Feature Application: Calculating kinetic EC50 values from dose-response curves


Dose-response curves provide important pharmacodynamic properties (efficacy, potency, toxicity, and lethality) for evaluating the performance of candidate drugs in the discovery pipeline. Half maximal effective concentration (EC50) values are a standard indicator of drug potency, but recent studies have raised concerns about the robustness and reproducibility of EC50 values generated using current methods, with highly variable values often observed between and within labs.

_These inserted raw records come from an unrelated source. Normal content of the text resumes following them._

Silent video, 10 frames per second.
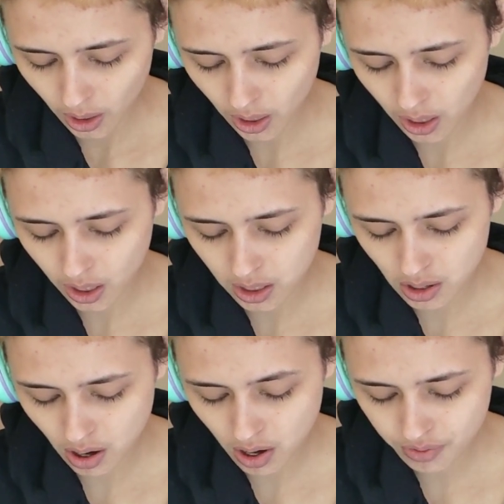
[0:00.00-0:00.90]
And
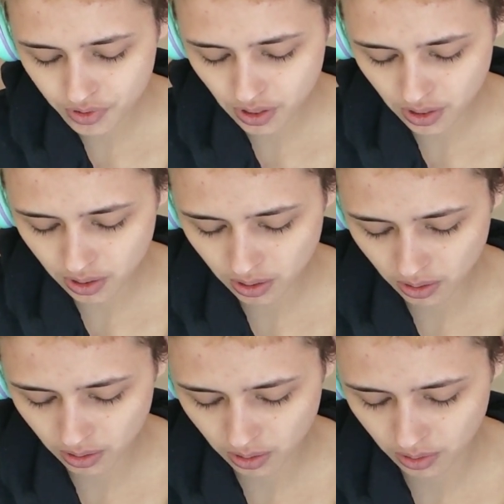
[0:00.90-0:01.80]
often,
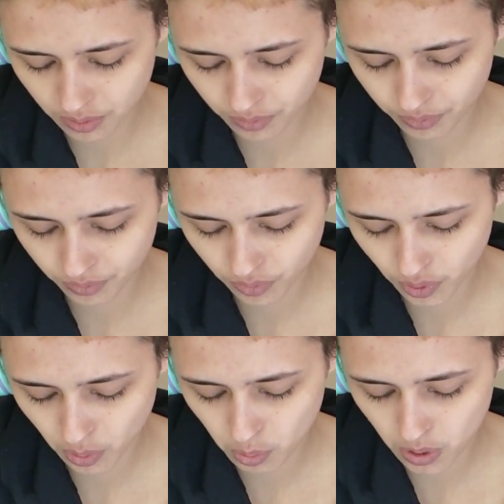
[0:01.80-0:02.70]

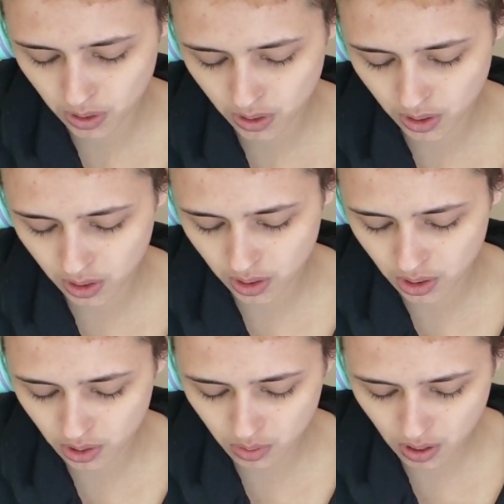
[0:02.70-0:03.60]
when
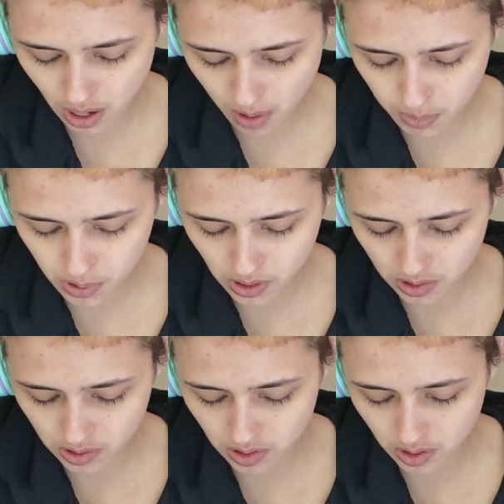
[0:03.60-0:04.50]
you are not
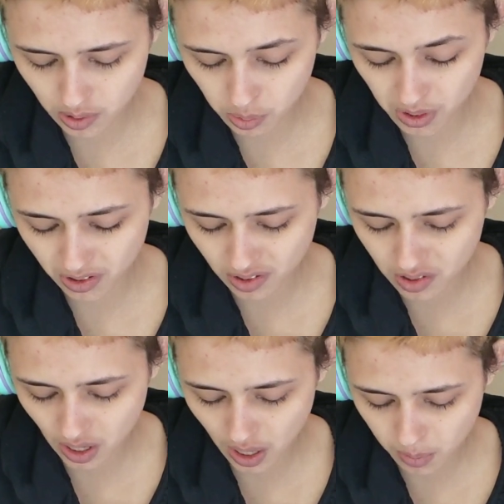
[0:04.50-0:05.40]
presented with the
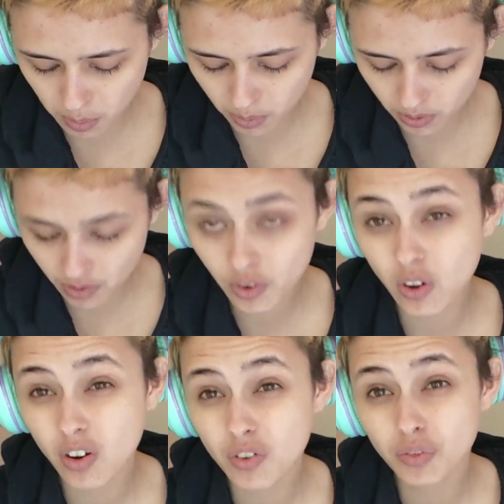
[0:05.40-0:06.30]
same
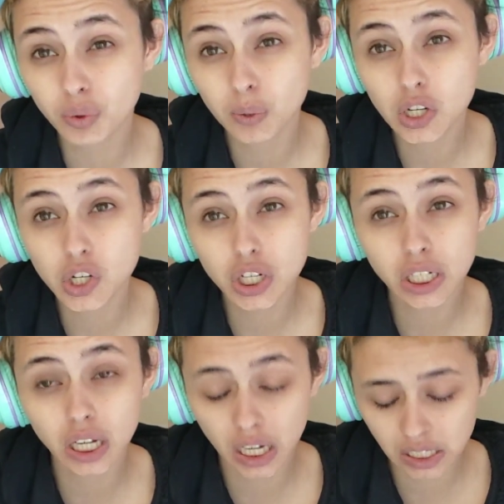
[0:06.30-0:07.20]
level of
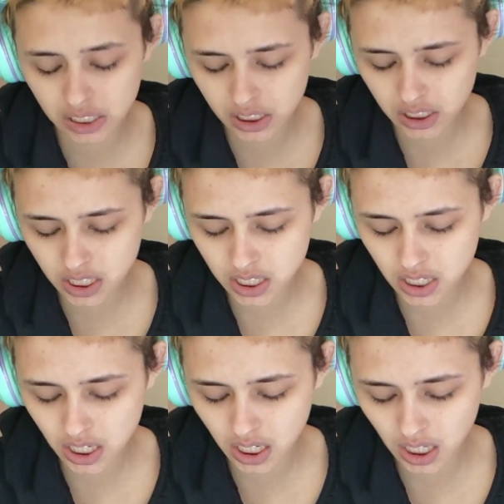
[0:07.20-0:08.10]
information as, let's
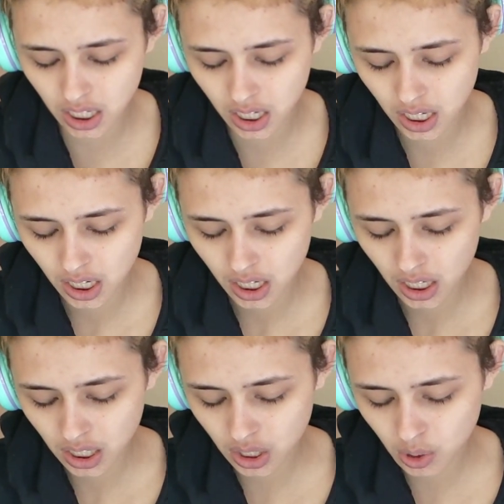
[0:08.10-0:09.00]
say,
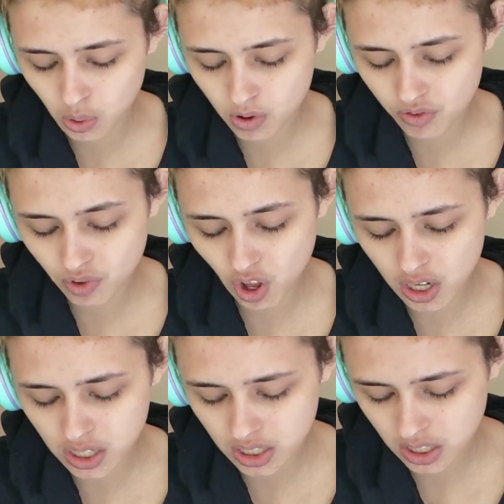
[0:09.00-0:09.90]
a court of law,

EC50 values are calculated from dose-dependent cell death assays. Most current studies use luminometric or fluorometric cell death assays (e.g., ATP, 5-DFDA-AM); fluorescence-based lytic end-point techniques that are problematic for many reasons. Firstly, multiple experiments are needed to cover all the concentrations and time points (a time consuming and costly process in terms of labour, reagents, and cells) and secondly, the use of fluorescence introduces cytotoxic/cytostatic effects into the results via the addition of the dye, or by phototoxicity-induced cell stress. The only way to produce 100 % artefact-free EC50 values is by using label-free imaging.

The non-invasive nature of label-free imaging means cells can be continuously monitored, over infinite periods of time, which means kinetic EC50 values can also be calculated. Time-dependent EC50 values provide information about drug stability; whether a drug’s potency increases or decreases over time.

CX-A with 96-well plate

The CX-A pictured with a 96-well plate showing the experimental setup used in this case study.

Case study one: calculating the kinetic EC50 of Chloroquine

Just before acquisition the DIC-lid was removed and 40 µL of pre-warmed serum-free DMEM + 1 % pen-strep + treatment was added to the well to produce a final working volume of 80 µL. Treatments in this case were control (i.e., no drug), 25 µM, 50 µM, 100 µM, and 200 µM Chloroquine (n = 5, Fig. 1). After the DIC-lid was replaced, the environmental chamber was closed, and the plate was left to thermalize for 10-15 mins.

Images were taken using the 3×3 gridscan mode (a field of view of approx. 275 µm2) of Nanolive’s CX-A. Images were acquired for 60 h using the maximum acquisition mode (one image every 15 mins per well; Fig. 2). The environmental chamber was refilled with 6 mL of water every 24 h to maintain stable humidity throughout the experiment.